Simultaneously, the Alcoholic Foundation (now known as the General Service Office, or G.S.O.) and the individual groups learned the lessons which informed the creation of the traditions. Each discovered their own path towards a shared understanding of how Alcoholics Anonymous would survive. The rapidly growing society of alcoholics — many of whom were crushed morally, physically and spiritually upon entering the Fellowship — brought the question of leadership into sharp focus for Bill. These old-timers knew recovery depended on faith in a power greater than themselves. So, it turned out, did our unity.

A.A. progress can be reckoned in terms of just two words: humility and responsibility

A momentous shift in A.A’s service structure occurred at the 1965 General Service Conference. The balance of trustees shifted from a majority of Class A non-alcoholic trustees to a majority of Class B alcoholic trustees in 1966. The fate of the society was in their hands. A.A. had come of age and the tumultuous growing period evolved into a stable service structure. Its foundation was traditions and principles for adapting to whatever challenges the future held.

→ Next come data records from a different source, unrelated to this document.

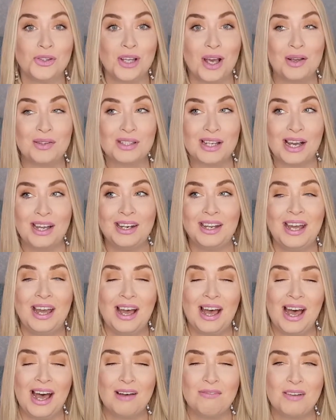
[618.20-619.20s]
I was kind of
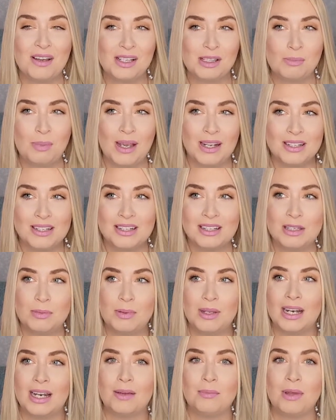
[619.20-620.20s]
half expecting it to be
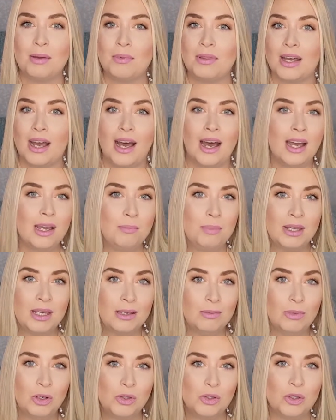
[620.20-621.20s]
like maybe the high
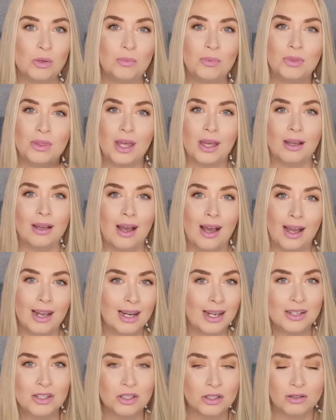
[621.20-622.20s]
beam or something
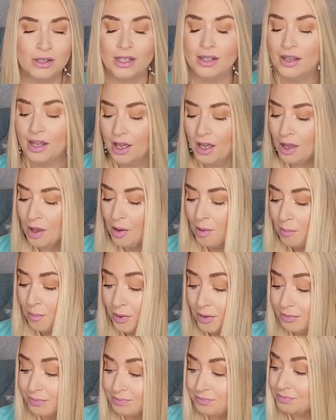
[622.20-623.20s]
highlightery,
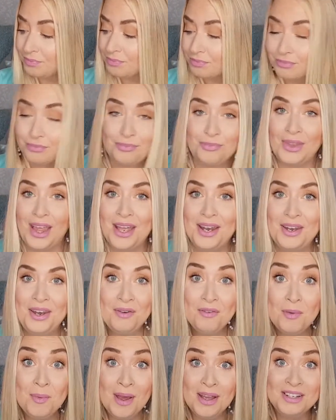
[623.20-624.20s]
but
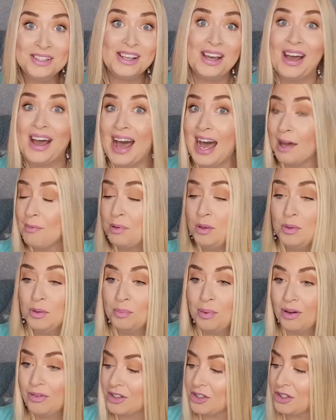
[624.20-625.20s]
never mind. Happy with
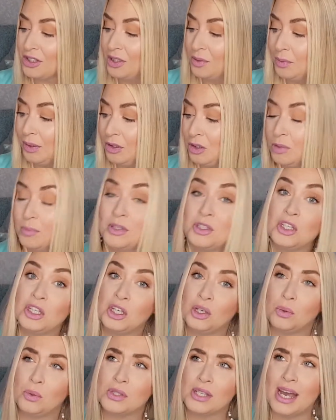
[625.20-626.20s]
Porefessional, it will come into
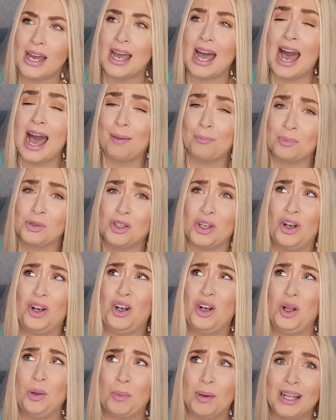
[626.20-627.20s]
use. I
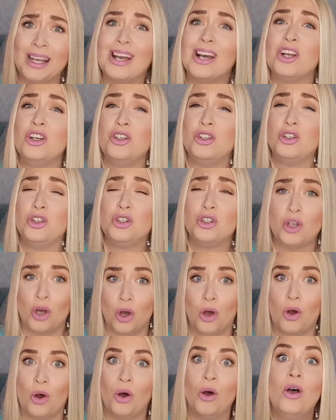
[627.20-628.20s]
absolutely
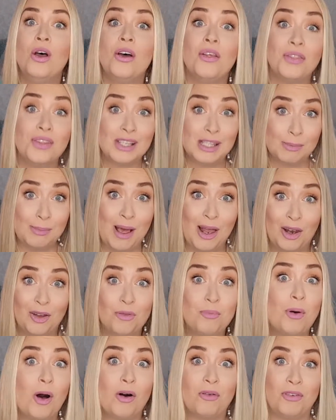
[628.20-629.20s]
adore the smell
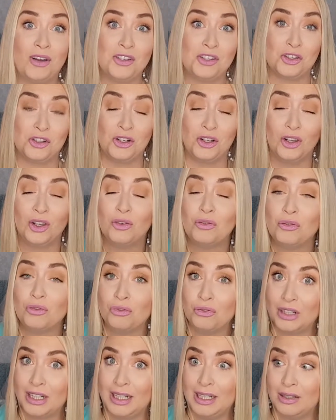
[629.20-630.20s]
of Porefessional,
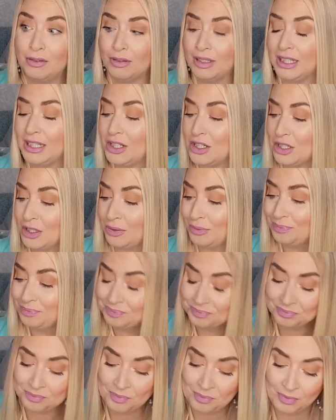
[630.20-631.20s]
really, really do.
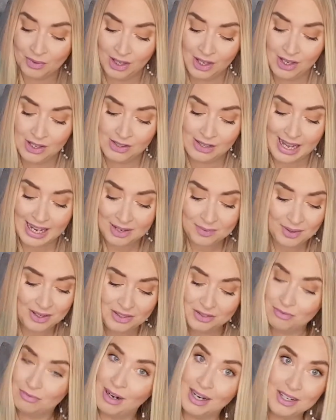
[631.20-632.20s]
Anyway,
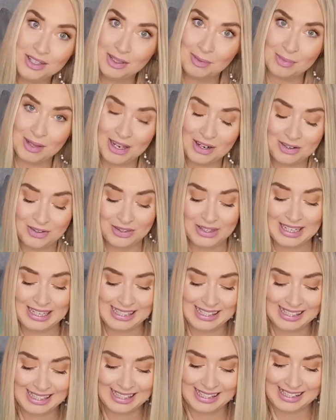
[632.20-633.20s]
the write-up then on
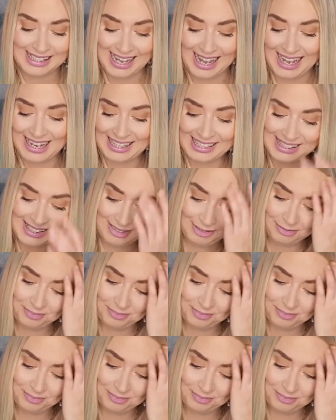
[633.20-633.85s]
this says,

Bill’s talk at the 1965 convention resonated with an aura of grace. His words conveyed a sense of calm reassurance for the fellowship’s capability to meet its responsibilities. Early on in my own path of service in A.A. I heard a quote from this talk, “As we know, all A.A. progress can be reckoned in terms of just two words: humility and responsibility” (p. 84).

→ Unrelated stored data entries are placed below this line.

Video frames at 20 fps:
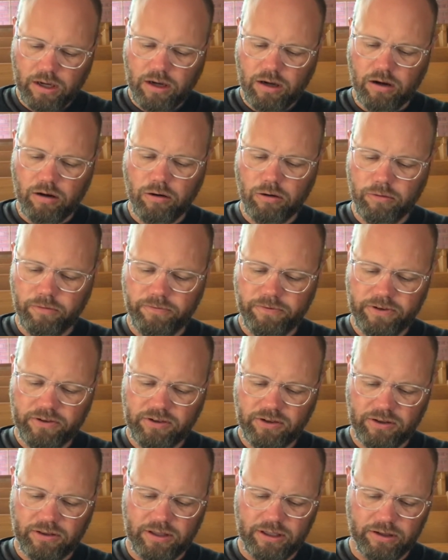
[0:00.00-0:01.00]
Oh,
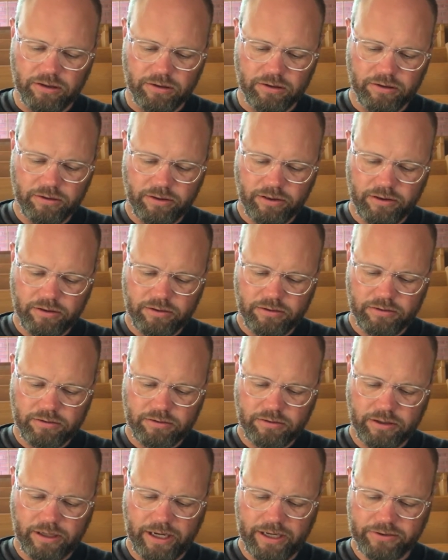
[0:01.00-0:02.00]
visit the earth,
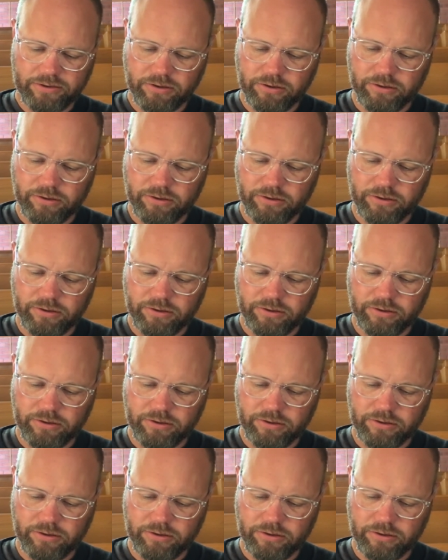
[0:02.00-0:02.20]
ask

Alcoholics Anonymous may never again have to trudge through the challenges of those first 20 years, but change is constant. Our ability to adapt is prefigured in the experience, strength and hope of those who set the stage before us. We face momentous changes. Social structures are shifting, new technologies are evolving, and people around the world are wondering what the future holds. We in A.A. have a history of adapting to survive. We will reach still-suffering alcoholics wherever they may be. Guided by our three legacies of recovery, unity and service, we take responsibility for the progress necessary for the future. “Ever-deepening humility, accompanied by an ever-greater willingness to accept and to act upon clear-cut obligations — these are truly our touchstones for all growth in the life of the spirit” (p. 84).